[[ Recorded information open ]]

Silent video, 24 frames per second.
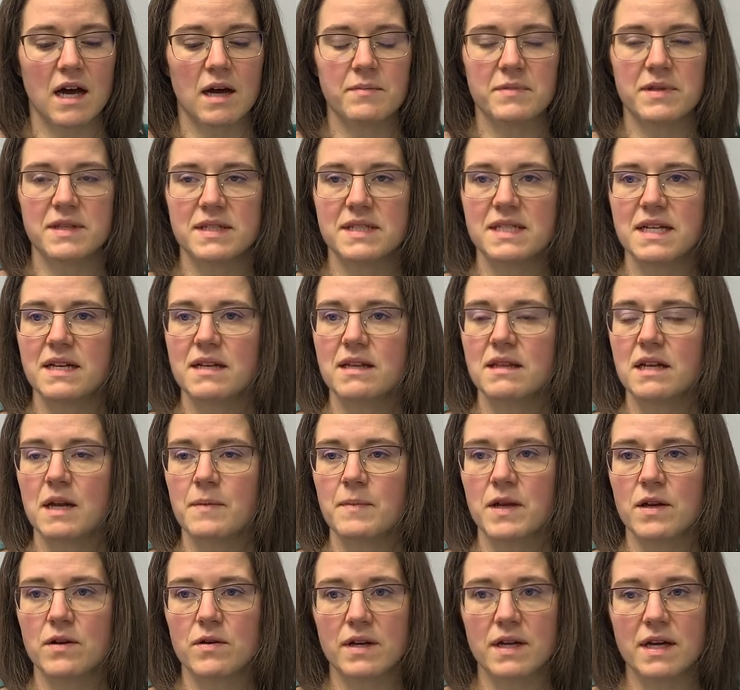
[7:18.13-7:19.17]
The data that I'm
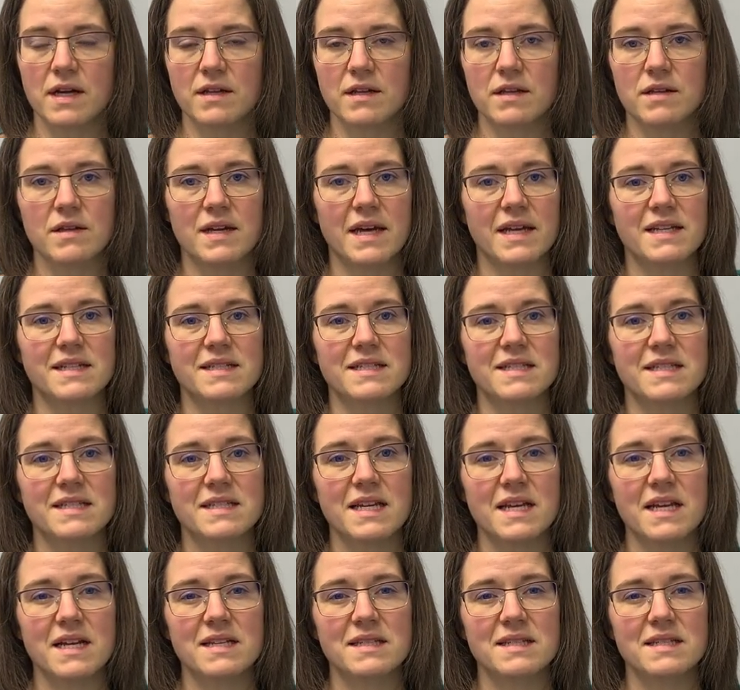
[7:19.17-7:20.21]
hearing out of the United
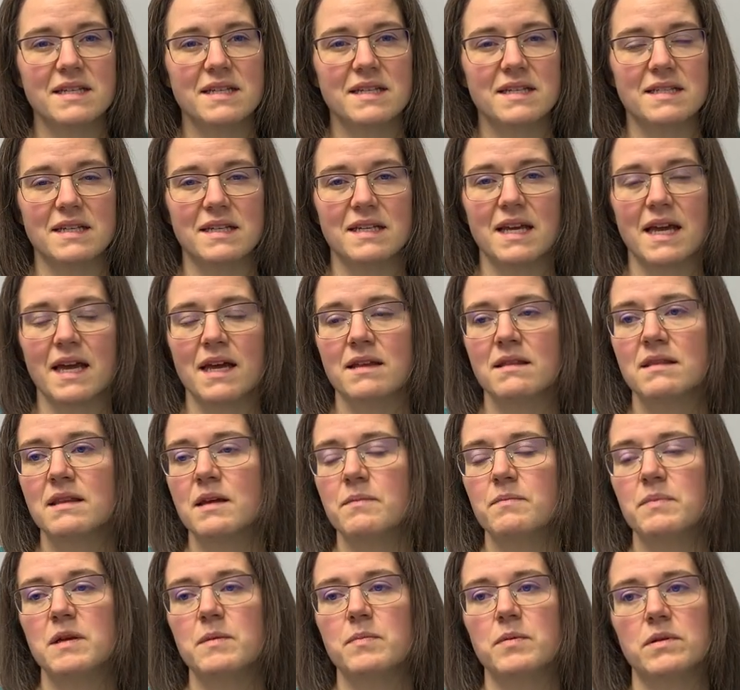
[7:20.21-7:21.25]
States is, again,
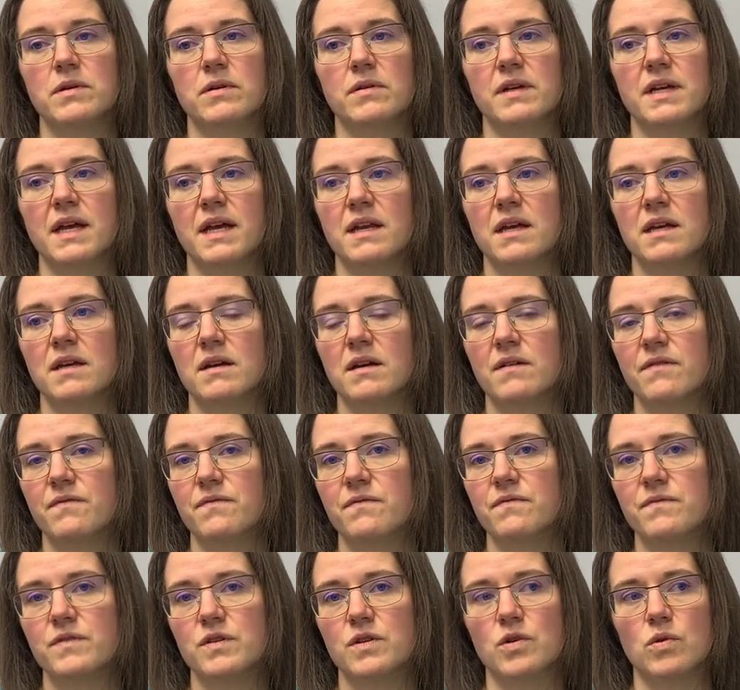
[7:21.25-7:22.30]
that people are getting a,
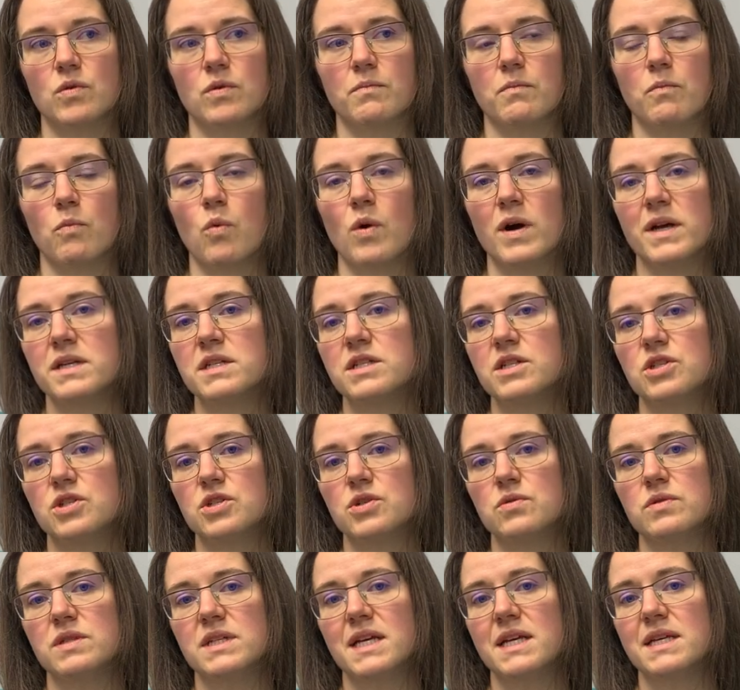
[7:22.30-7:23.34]
1 to
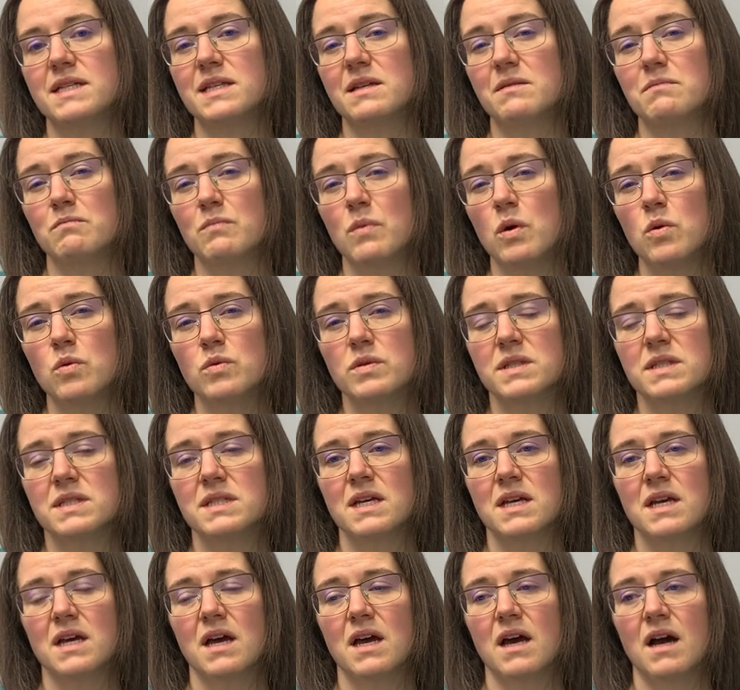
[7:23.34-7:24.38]
2 days at most
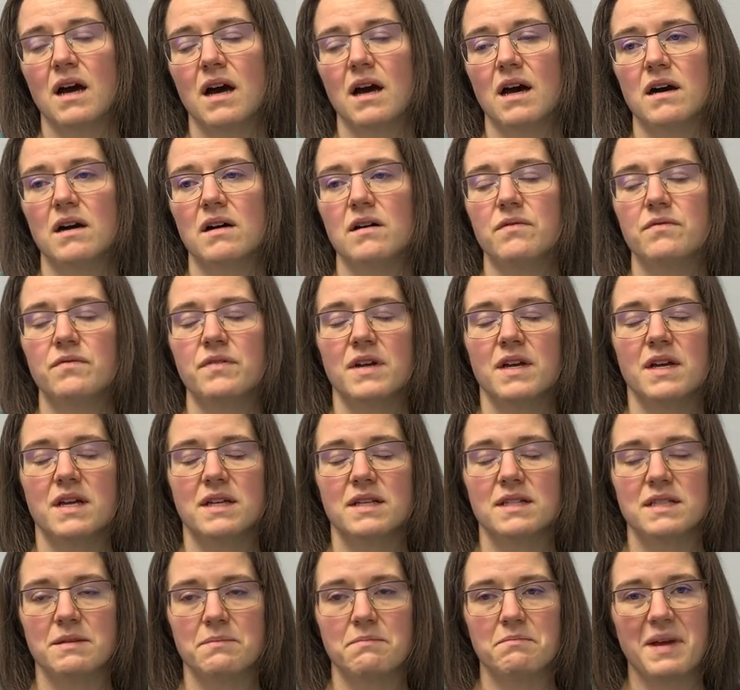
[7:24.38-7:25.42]
of
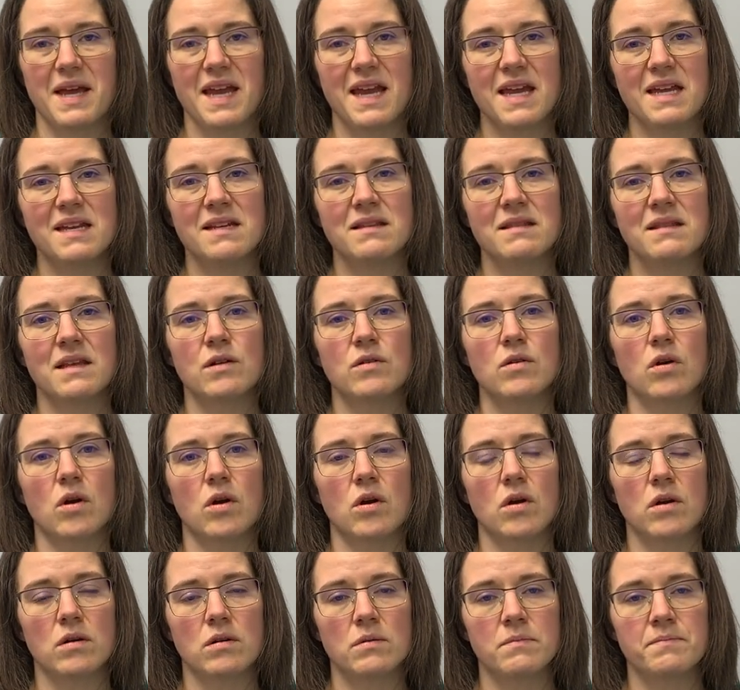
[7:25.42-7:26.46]
some pain in their
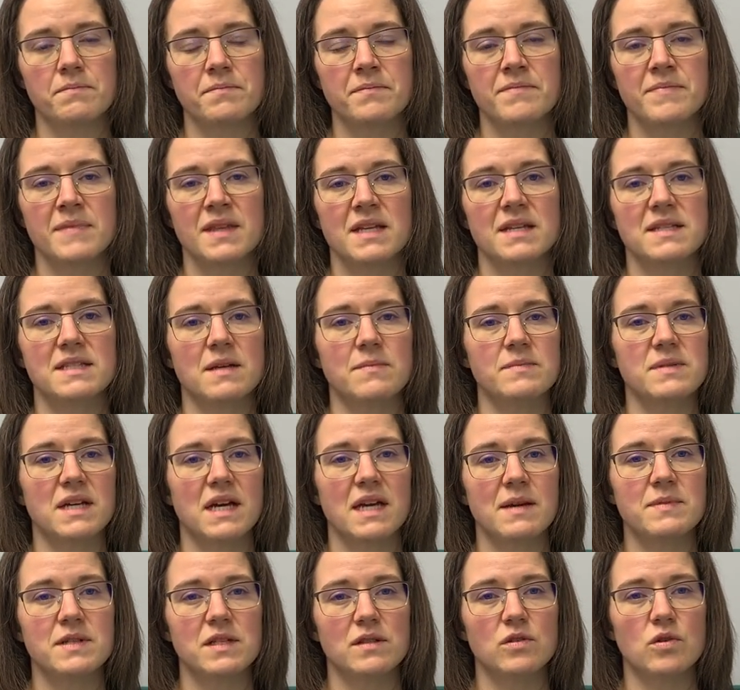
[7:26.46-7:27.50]
arm,
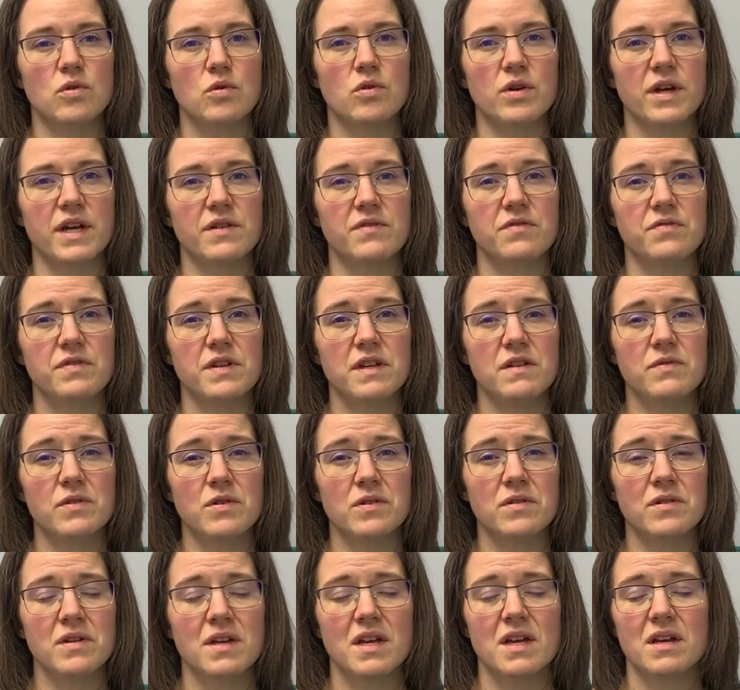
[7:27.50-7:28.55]
sometimes a low-grade
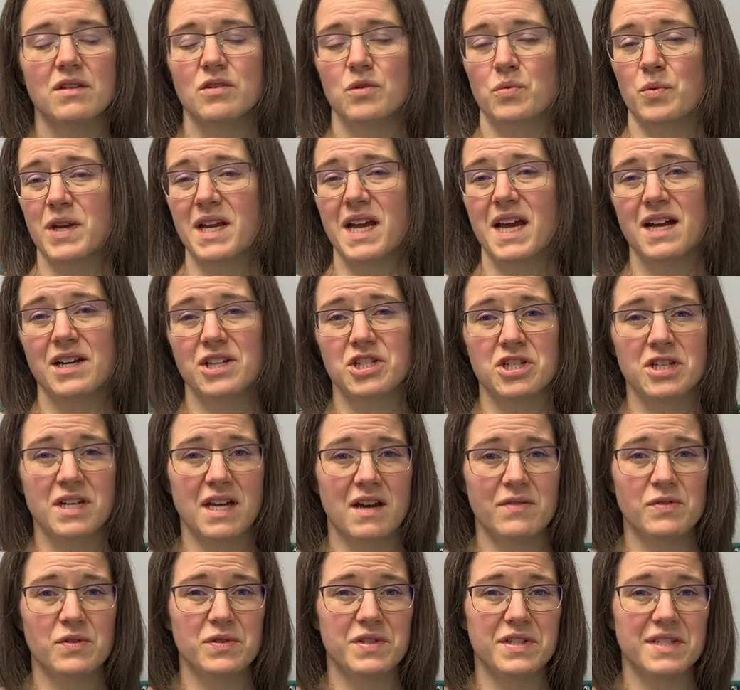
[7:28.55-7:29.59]
fever. The reaction
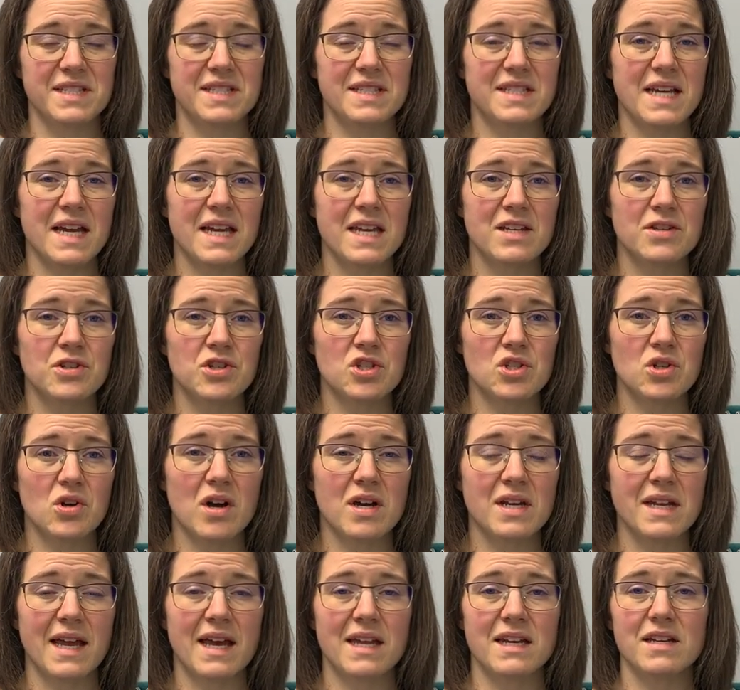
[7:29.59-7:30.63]
after the second
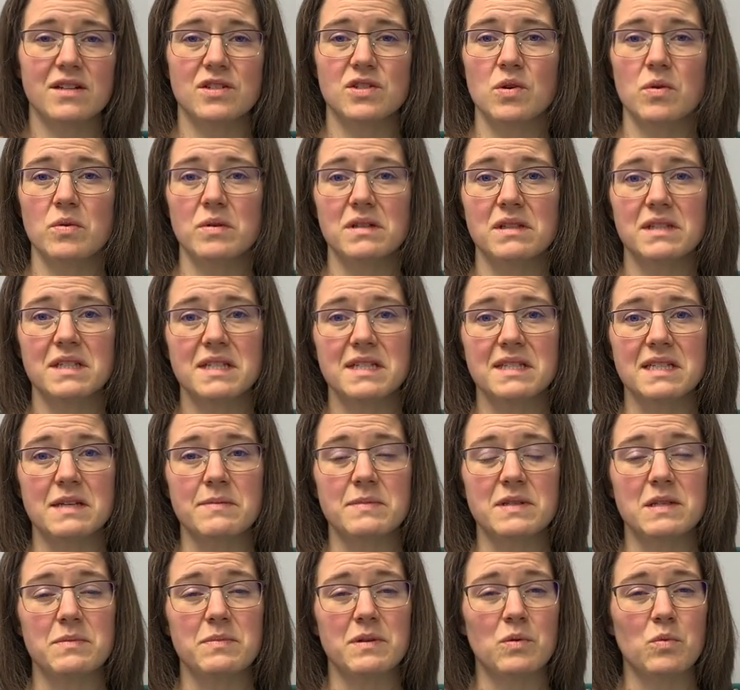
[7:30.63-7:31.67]
shot anecdotally
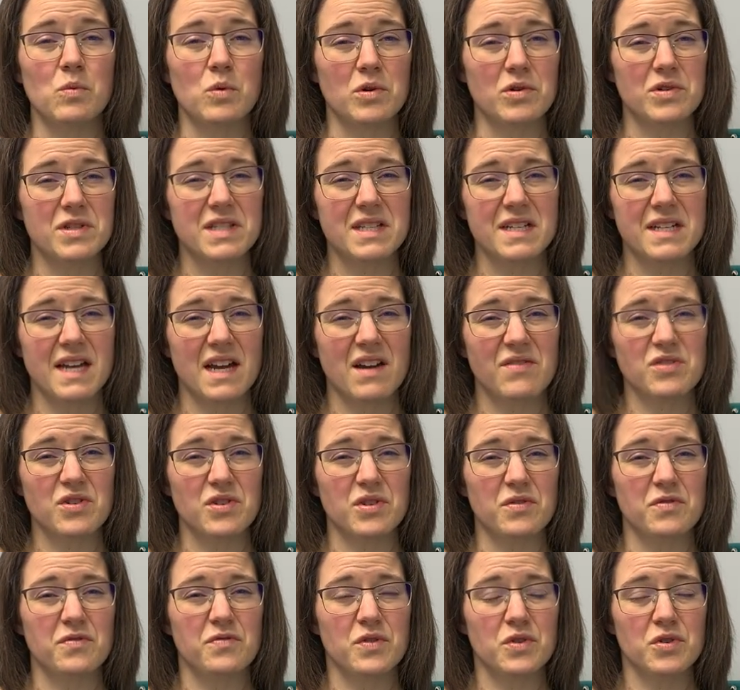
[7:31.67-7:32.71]
seems to be worse than after
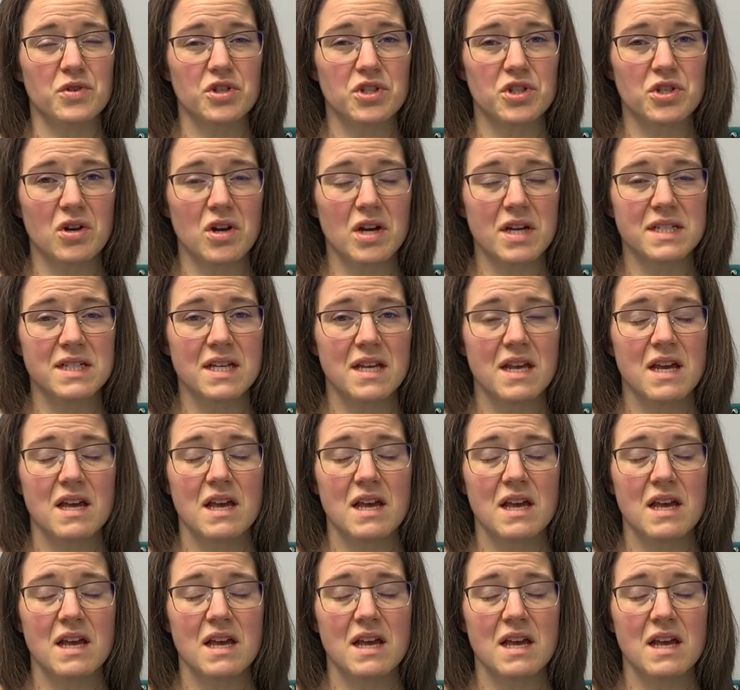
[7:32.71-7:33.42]
the first shot.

[[ Recorded information closed ]]

## Work item
Could you print the whole listing again, exactly, leaving the pictures out?

## Your response
Silent video, 24 frames per second.
[7:18.13-7:19.17]
The data that I'm
[7:19.17-7:20.21]
hearing out of the United
[7:20.21-7:21.25]
States is, again,
[7:21.25-7:22.30]
that people are getting a,
[7:22.30-7:23.34]
1 to
[7:23.34-7:24.38]
2 days at most
[7:24.38-7:25.42]
of
[7:25.42-7:26.46]
some pain in their
[7:26.46-7:27.50]
arm,
[7:27.50-7:28.55]
sometimes a low-grade
[7:28.55-7:29.59]
fever. The reaction
[7:29.59-7:30.63]
after the second
[7:30.63-7:31.67]
shot anecdotally
[7:31.67-7:32.71]
seems to be worse than after
[7:32.71-7:33.42]
the first shot.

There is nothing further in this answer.